Send your Pytorch model to art class!
This repository is both a framework and a set of tools for training deep neural networks that create images. It started as a branch of the open-mmlab project developed by Multimedia Laboratory, CUHK but has been almost completely re-written at every level.
These are a dime a dozen, no doubt. DL Art School (DLAS) differentiates itself by being configuration driven. You write the model code (specifically, a torch.nn.Module) and (possibly) some losses, then you cobble together a config file written in yaml that tells DLAS how to train it. Swapping model architectures and tuning hyper-parameters is simple and often requires no changes to actual code. You also don't need to remember complex command line incantations. This effectively enables you to run multiple concurrent experiments that use the same codebase, as well as retain backwards compatibility for past experiments.
Training effective generators often means juggling multiple loss functions. As a result, DLAS' configuration language is specifically designed to make it easy to support large number of losses and networks that interact with each other. As an example: some GANs I have trained in this framework consist of more than 15 losses and use 2 separate discriminators and require no bespoke code.
Generators are also notorious GPU memory hogs. I have spent substantial time streamlining the training framework to support gradient checkpointing and FP16. DLAS also supports "mega batching", where multiple forward passes contribute to a single backward pass. Most models can be trained on midrange GPUs with 8-11GB of memory.

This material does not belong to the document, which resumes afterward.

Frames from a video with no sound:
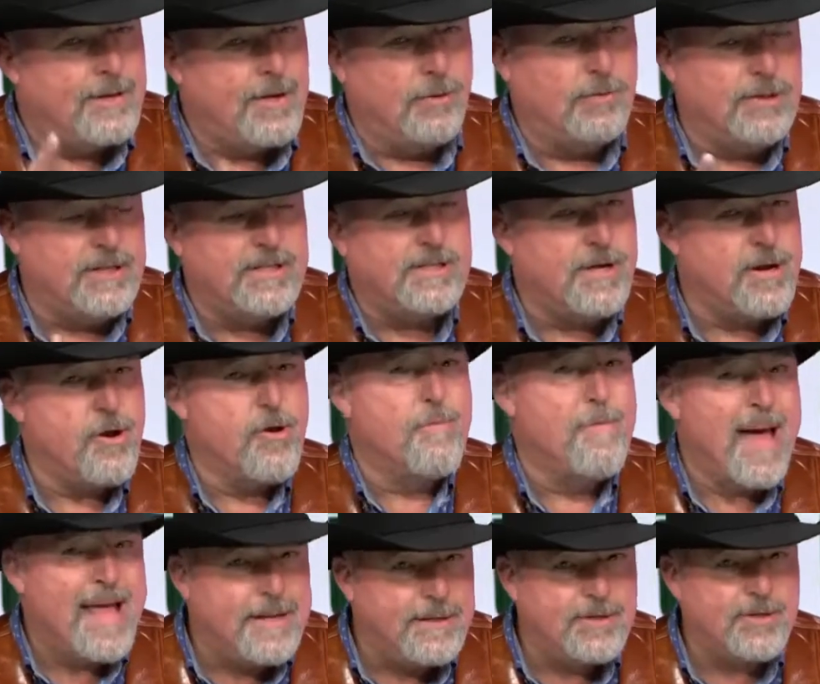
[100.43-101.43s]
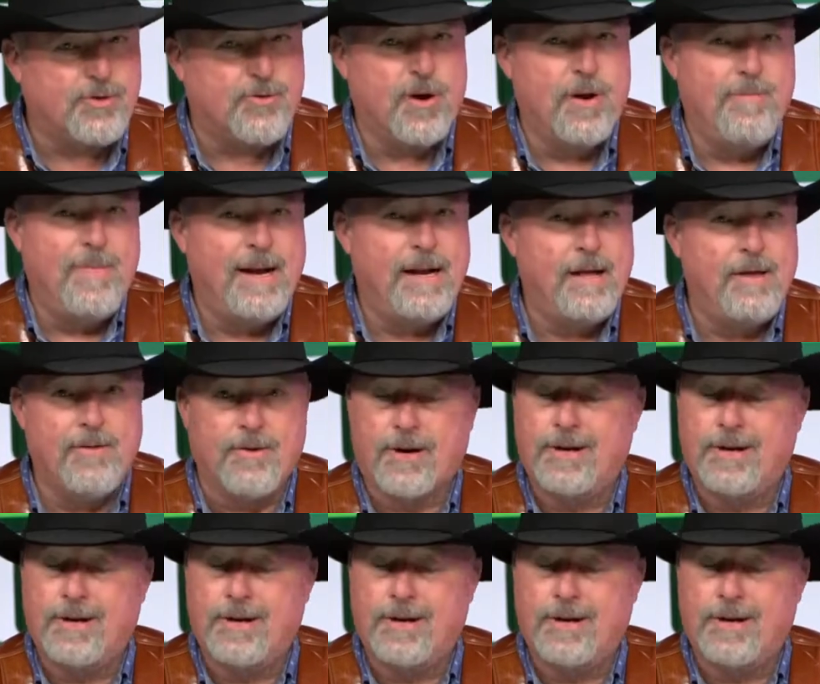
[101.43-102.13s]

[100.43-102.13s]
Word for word: Don't listen to your mainstream media. They're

The final value-added feature is interpretability. Tensorboard logging operates out of the box with no custom code. Intermediate images from within the training pipeline can be intermittently surfaced as normal PNG files so you can see what your network is up to. Validation passes are also cached as images so you can view how your network improves over time.
DLAS was built with extensibility in mind. One of the reasons I'm putting in the effort to better document this code is the incredible ease with which I have been able to train entirely new model types with no changes to the core training code.
I intend to fill out the sections below with sample configurations which can be used to train different architectures. You will need to bring your own data.
pip install -r requirements.txt
TBC
If you aren't already using Pycharm - now is the time to try it out. This project was built in Pycharm and comes with an IDEA project for you to get started with. I've done all of my development on this repo in this IDE and lean heavily on its incredible debugger. It's free. Try it out. You won't be sorry.
DLAS comes with some Dataset instances that I have created for my own use. Unless you want to use one of the recipes above, you'll need to provide your own. Here is how to add your own Dataset:
There are currently 3 base scripts for interacting with models. They all take a single parameter, -opt
which specifies the configuration file which controls how they work. Configs (will be) documented above in the user guide.
Start (or continue) a training session:
python train.py -opt <your_config.yml>
Start a distributed training session:
python -m torch.distributed.launch --nproc_per_node=<gpus> --master_port=1234 train.py -o <opt> --launcher=pytorch
Runs a model against a validation or test set of data and reports metrics (for now, just PSNR and a custom perceptual metric)
python test.py -opt <your_config.yml>
Breaks a video into individual frames and uses a network to do processing on it, then reassembles the output back into video form.
python process_video -opt <your_config.yml>
At this time I am not taking feature requests or bug reports, but I appreciate all contributions.
This project is released under the Apache 2.0 license.